- _What to work on_
Beginning with the line containing "[0:01.00-0:02.00]", write out each line exactly through the end of the listing, and skip all pictures.

- _Material provided_
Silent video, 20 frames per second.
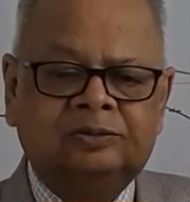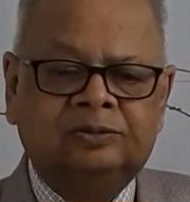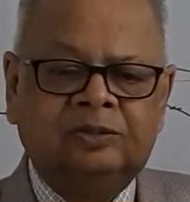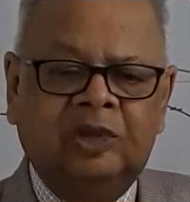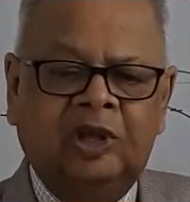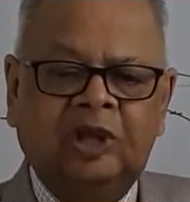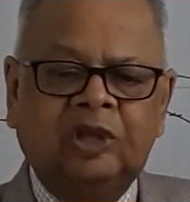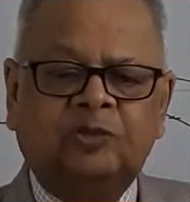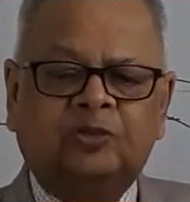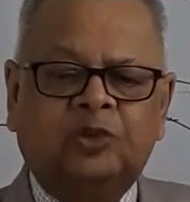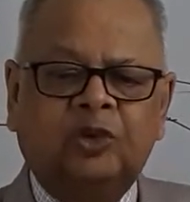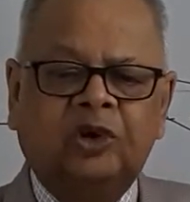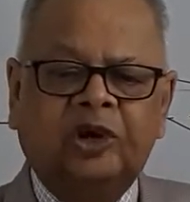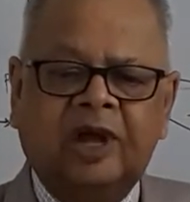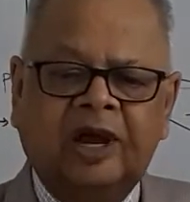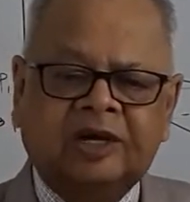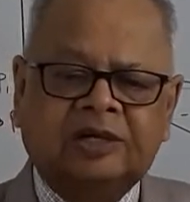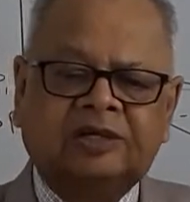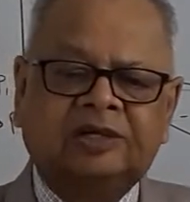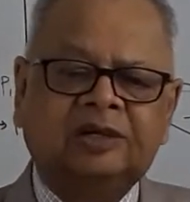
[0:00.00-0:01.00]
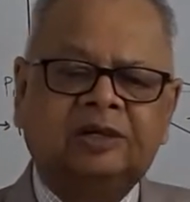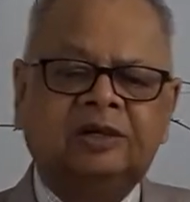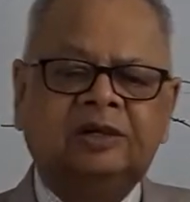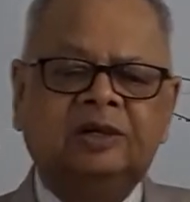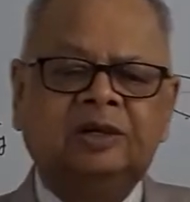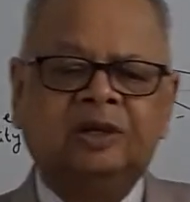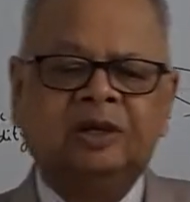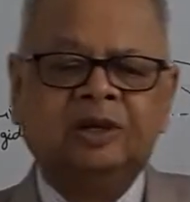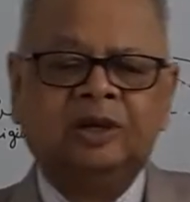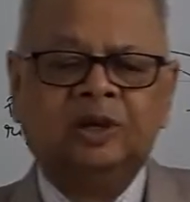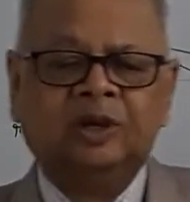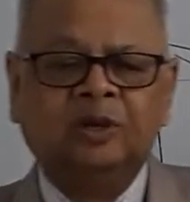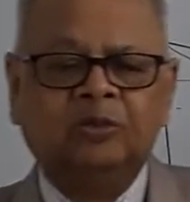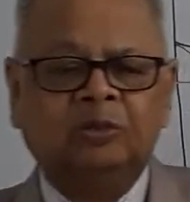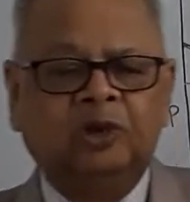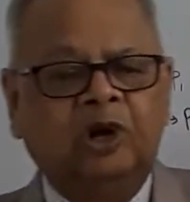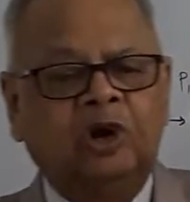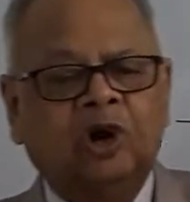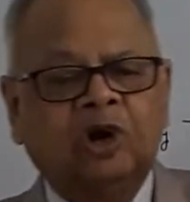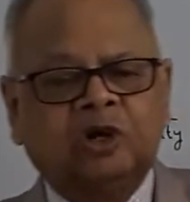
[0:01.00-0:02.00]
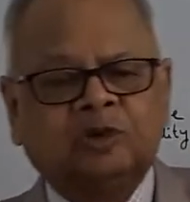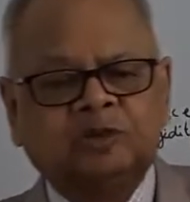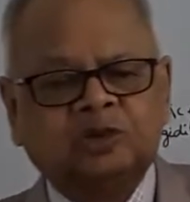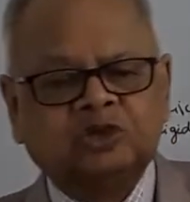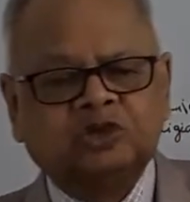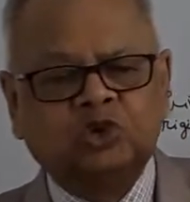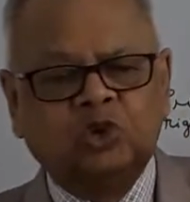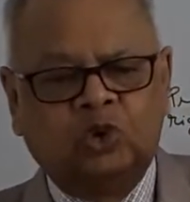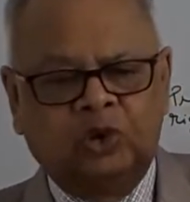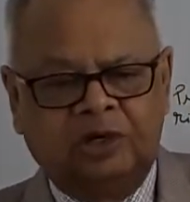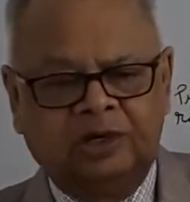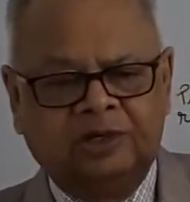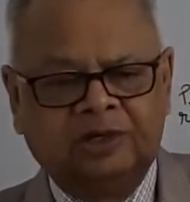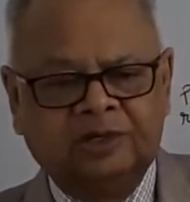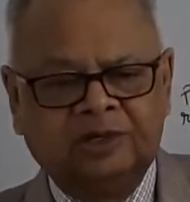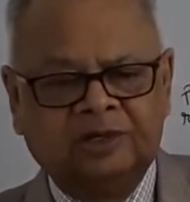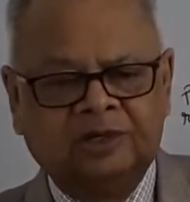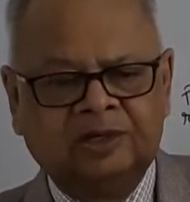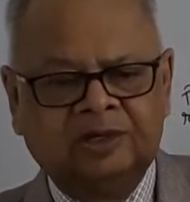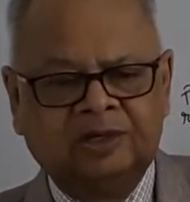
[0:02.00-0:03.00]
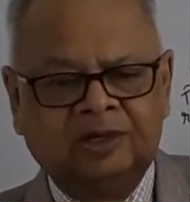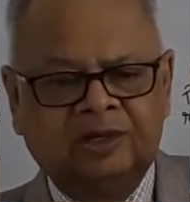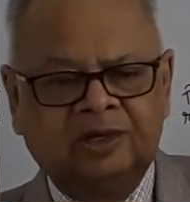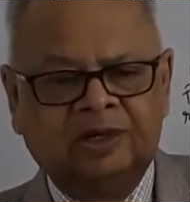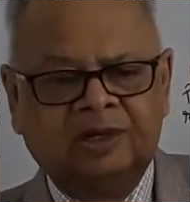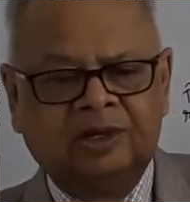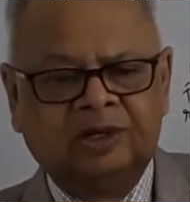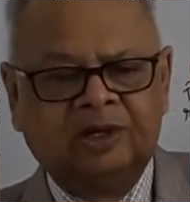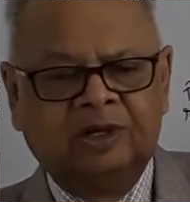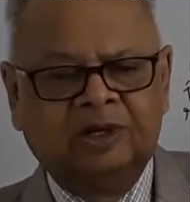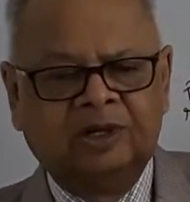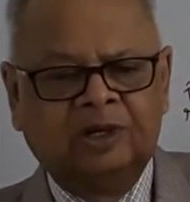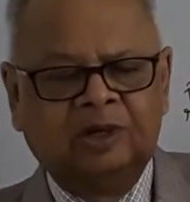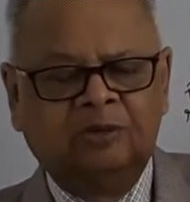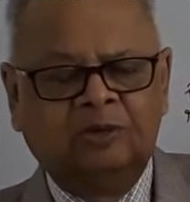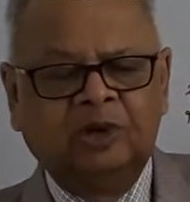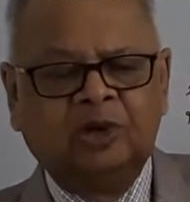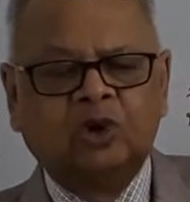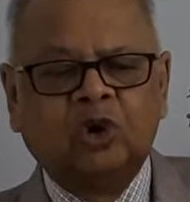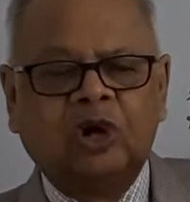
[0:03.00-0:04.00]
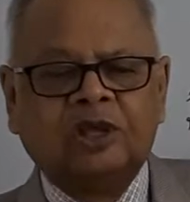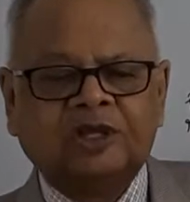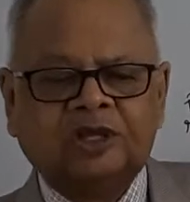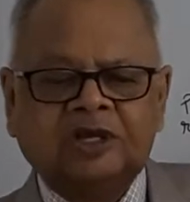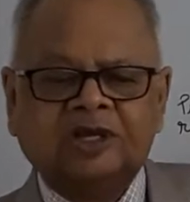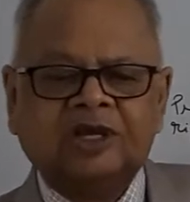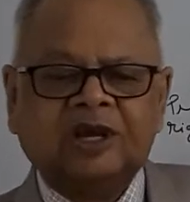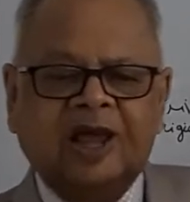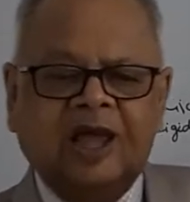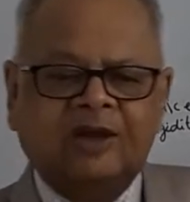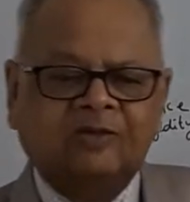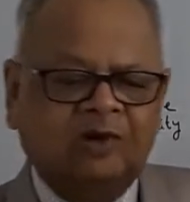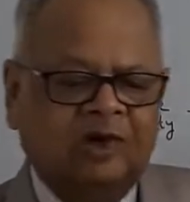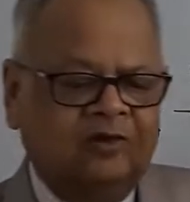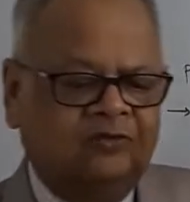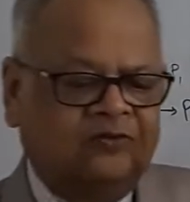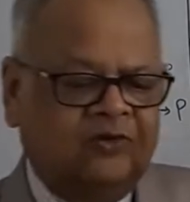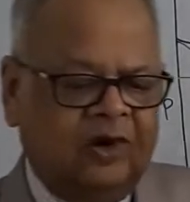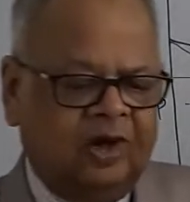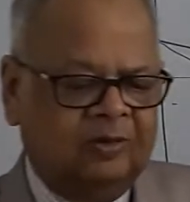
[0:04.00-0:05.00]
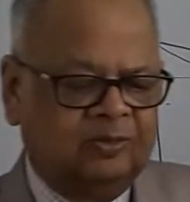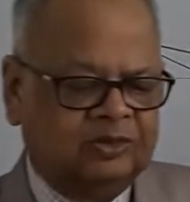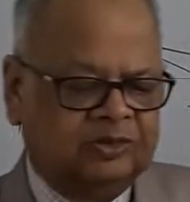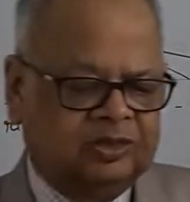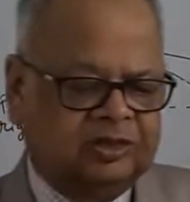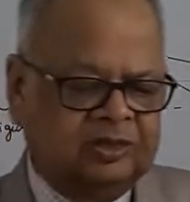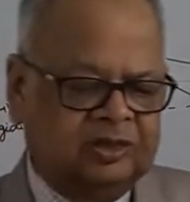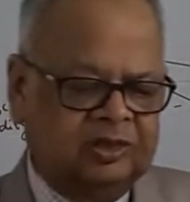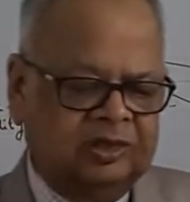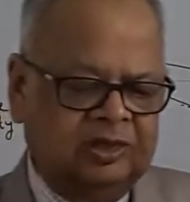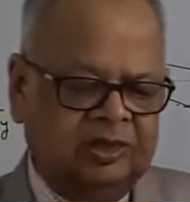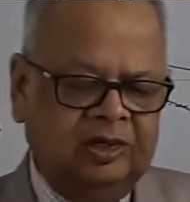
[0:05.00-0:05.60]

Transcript: His product will not be sold because his rival firms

- _Response to this exercise_
[0:01.00-0:02.00]
[0:02.00-0:03.00]
[0:03.00-0:04.00]
[0:04.00-0:05.00]
[0:05.00-0:05.60]

Transcript: His product will not be sold because his rival firms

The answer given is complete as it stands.